The end of December, 1960. Our annual mochi-making event is held at my home in Komatsu, Japan, at the earthen-floor kitchen in the old house where I grew up. The air is crisp and the water ice cold in Snow Country. Before dawn, my grandma and her helpers start steaming the mochi rice and cooking the azuki beans. My eyes, ears, nose, and entire being sense the steaming rice. I watch my grandma pack the mochi with sweetened azuki bean paste and place them in lacquered oju boxes, while I wait wondering when we can eat some. Women there are rapidly making round kagami-mochi for New Year's decorations, sheets of noshi-mochi for cooking, and hard kaki-mochi with black soy beans, sesame seeds, or sugar for drying. The speed and skill of their hands and fingers are like magic.
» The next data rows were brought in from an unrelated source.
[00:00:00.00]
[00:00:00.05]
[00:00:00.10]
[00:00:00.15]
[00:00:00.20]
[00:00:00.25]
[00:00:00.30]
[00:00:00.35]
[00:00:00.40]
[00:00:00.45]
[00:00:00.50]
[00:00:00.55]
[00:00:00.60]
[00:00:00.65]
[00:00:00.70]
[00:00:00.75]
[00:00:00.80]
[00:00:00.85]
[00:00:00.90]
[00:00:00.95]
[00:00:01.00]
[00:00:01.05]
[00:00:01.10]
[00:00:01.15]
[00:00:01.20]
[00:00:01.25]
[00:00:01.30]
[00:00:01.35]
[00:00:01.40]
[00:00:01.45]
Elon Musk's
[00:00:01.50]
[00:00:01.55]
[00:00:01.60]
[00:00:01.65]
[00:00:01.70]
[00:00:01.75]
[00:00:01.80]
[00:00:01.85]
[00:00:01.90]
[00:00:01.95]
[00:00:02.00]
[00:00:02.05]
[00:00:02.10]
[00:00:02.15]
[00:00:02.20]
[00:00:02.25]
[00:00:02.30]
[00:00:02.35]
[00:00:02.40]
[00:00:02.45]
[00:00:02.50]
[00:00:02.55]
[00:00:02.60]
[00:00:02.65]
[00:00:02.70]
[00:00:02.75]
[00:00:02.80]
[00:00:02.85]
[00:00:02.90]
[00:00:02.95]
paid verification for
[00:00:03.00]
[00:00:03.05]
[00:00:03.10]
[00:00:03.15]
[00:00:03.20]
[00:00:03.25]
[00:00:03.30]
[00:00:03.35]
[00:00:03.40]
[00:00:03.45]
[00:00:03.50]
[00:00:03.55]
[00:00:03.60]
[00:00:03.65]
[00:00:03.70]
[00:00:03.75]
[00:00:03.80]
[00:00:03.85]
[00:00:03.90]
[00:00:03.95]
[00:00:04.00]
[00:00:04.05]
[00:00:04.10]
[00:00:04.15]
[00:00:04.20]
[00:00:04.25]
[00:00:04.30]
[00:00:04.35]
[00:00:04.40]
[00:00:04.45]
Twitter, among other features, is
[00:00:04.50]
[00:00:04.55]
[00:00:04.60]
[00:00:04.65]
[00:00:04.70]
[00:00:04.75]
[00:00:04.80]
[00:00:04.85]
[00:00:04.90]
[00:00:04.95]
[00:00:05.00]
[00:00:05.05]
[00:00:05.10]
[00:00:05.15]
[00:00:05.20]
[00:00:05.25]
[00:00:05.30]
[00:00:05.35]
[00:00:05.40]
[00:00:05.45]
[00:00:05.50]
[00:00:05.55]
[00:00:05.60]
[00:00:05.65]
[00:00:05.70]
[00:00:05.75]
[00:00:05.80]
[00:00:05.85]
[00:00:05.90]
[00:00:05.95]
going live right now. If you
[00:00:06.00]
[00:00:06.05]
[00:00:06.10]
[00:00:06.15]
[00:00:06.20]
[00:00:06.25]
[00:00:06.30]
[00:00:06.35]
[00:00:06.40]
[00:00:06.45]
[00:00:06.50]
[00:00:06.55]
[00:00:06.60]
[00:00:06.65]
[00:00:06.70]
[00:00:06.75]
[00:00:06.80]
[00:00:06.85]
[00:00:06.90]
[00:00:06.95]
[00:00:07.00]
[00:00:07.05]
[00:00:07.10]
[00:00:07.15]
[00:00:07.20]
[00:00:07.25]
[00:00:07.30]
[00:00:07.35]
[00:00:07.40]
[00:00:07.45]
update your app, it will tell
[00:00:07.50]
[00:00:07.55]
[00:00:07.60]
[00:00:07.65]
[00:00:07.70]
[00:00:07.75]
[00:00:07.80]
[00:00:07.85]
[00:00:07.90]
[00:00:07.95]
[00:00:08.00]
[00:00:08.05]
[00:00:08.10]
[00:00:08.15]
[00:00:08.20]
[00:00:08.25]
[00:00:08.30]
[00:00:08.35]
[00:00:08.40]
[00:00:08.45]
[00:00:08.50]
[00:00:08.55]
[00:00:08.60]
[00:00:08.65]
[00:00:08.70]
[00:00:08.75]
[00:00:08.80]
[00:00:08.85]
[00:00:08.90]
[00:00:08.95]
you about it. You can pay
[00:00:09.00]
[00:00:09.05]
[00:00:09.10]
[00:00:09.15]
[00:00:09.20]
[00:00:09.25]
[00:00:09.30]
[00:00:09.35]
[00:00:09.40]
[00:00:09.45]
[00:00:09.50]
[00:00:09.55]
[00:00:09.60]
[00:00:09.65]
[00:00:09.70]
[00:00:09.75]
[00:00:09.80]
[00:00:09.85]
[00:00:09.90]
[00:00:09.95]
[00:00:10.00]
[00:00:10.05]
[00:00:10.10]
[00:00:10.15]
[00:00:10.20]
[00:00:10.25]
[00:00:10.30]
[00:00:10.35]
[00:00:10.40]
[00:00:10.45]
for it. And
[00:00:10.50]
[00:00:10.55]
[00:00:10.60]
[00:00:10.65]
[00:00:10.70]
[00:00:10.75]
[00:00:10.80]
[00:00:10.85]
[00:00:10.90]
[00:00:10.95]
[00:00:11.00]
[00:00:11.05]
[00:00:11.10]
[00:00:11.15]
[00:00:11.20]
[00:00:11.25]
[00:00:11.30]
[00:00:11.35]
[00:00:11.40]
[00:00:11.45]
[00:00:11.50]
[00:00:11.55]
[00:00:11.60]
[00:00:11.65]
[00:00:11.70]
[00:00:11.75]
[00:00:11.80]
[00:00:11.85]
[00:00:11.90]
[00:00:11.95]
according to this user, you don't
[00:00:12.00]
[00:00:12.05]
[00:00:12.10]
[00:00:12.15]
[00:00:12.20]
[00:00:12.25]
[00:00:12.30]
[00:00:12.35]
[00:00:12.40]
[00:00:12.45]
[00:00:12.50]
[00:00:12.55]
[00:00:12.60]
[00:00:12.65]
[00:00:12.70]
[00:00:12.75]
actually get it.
Later, the hardened kaki-mochi is sliced thin, tied between twisted strands of straw, suspended from a bicycle wheel, and then hung from the exposed beams of the house. Kaki-mochi became our kids' snack for the rest of the winter. Never did I imagine that I would come to recall such a scene years later with so much nostalgia.
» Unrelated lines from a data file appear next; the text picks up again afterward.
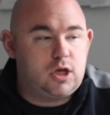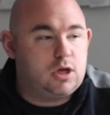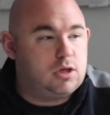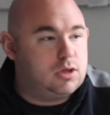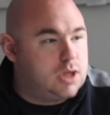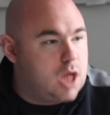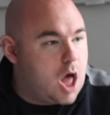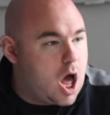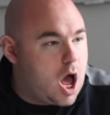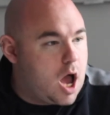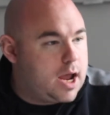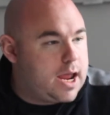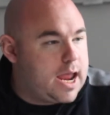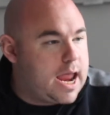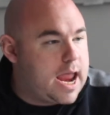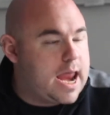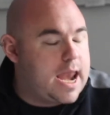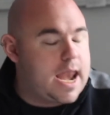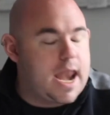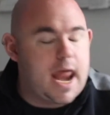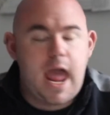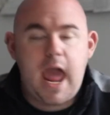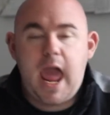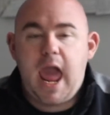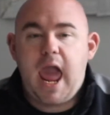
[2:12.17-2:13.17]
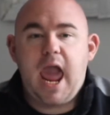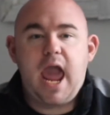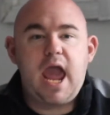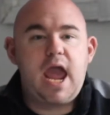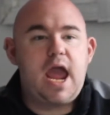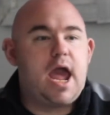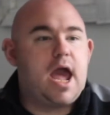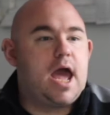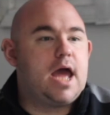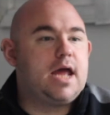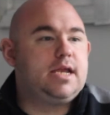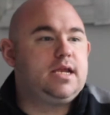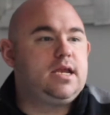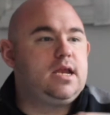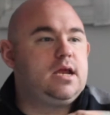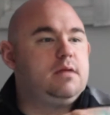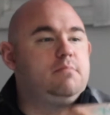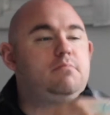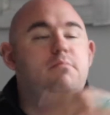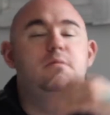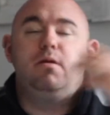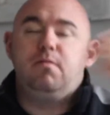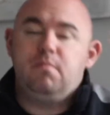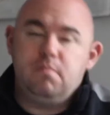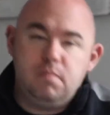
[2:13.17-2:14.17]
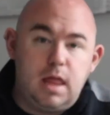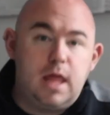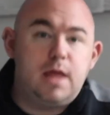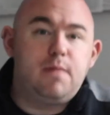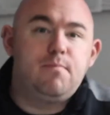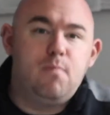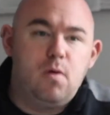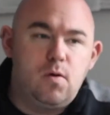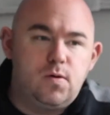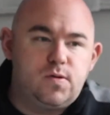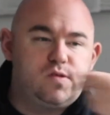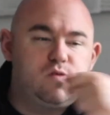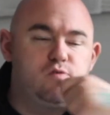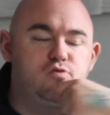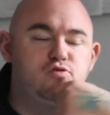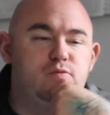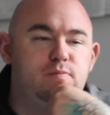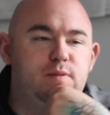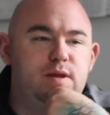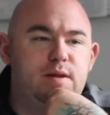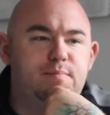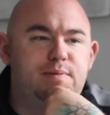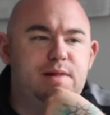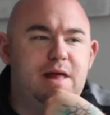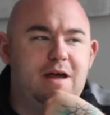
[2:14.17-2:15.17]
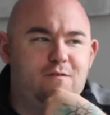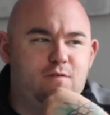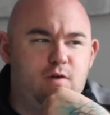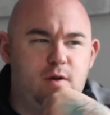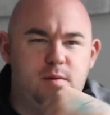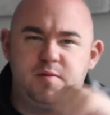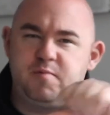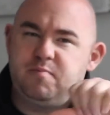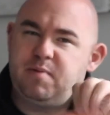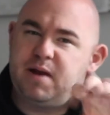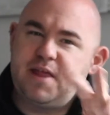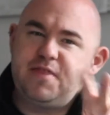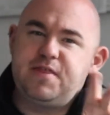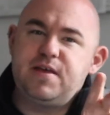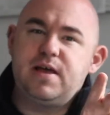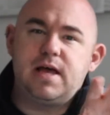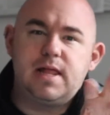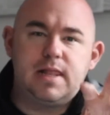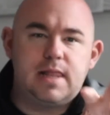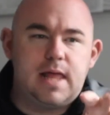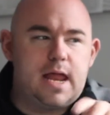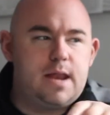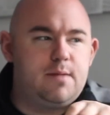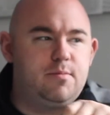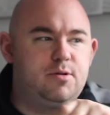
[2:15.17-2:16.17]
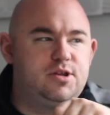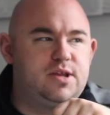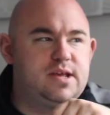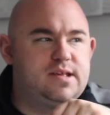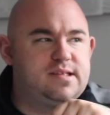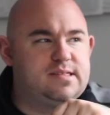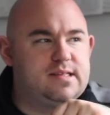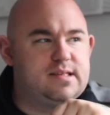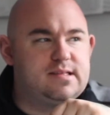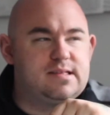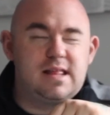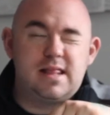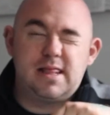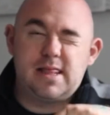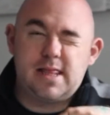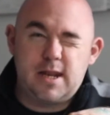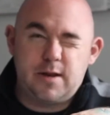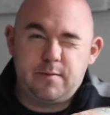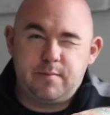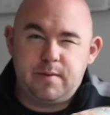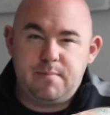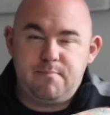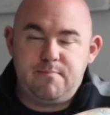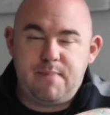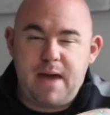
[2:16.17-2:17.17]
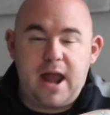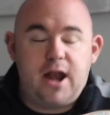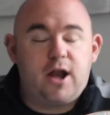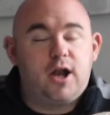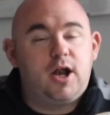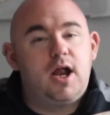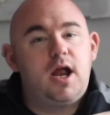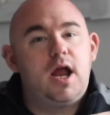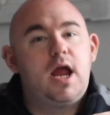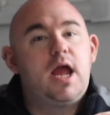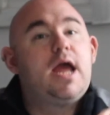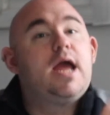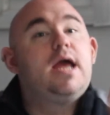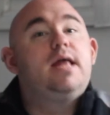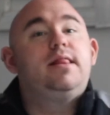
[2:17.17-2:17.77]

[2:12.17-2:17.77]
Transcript: You log in and like most social media platforms, but I think Alignable does this a little bit better.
Fast forward to December, 2004. I am here in Hawai'i. The sky outside is blue, punctuated with white clouds. On December 30th, everyone is in T-shirts and shorts. Preparation for the annual mochi making has already started at our local friend's house. In their garage sit two vintage cast iron rice cookers, just like we used to have in my childhood kitchen. On top of them wooden steamers, well used, are stacked. From the steamers exudes a distinctive aroma. I feel as though I have been transported back in time. I see a hundred-year-old mortar carved out of lava rock, and huge mallets fashioned from Apple trees cut down in their back yard. Pounding begins around seven in the morning. The parents of the house, their grandma, their daughter, their son-in-law, their relatives, and their friends gather and prepare the mochi. The pettan, pettan sound of pounding mochi, the rhythmical yoisho calls for turning the hot rice, and animated laughter echo in the garage while batches are pounded one after another in the mortar. The women make balls of fresh mochi and fill them with sweetened azuki bean paste. Yes, again my whole body feels this mochi-making sensation. These feelings of energy, the air, the family ties, and the human interactions rooted in the community thrive here in Hawai'i.
Twenty years have passed since I moved to the U.S. I have been making mochi with an electric machine. I am not doing the making; a mechanical process occurs in my kitchen. Nothing is there to feel or to get excited about. The mochi making at my old home that required the whole family, relatives, and friends, and that I felt with my whole body, now lives only in my memory. This sensation, however, returned to me in Hawai'i this past year.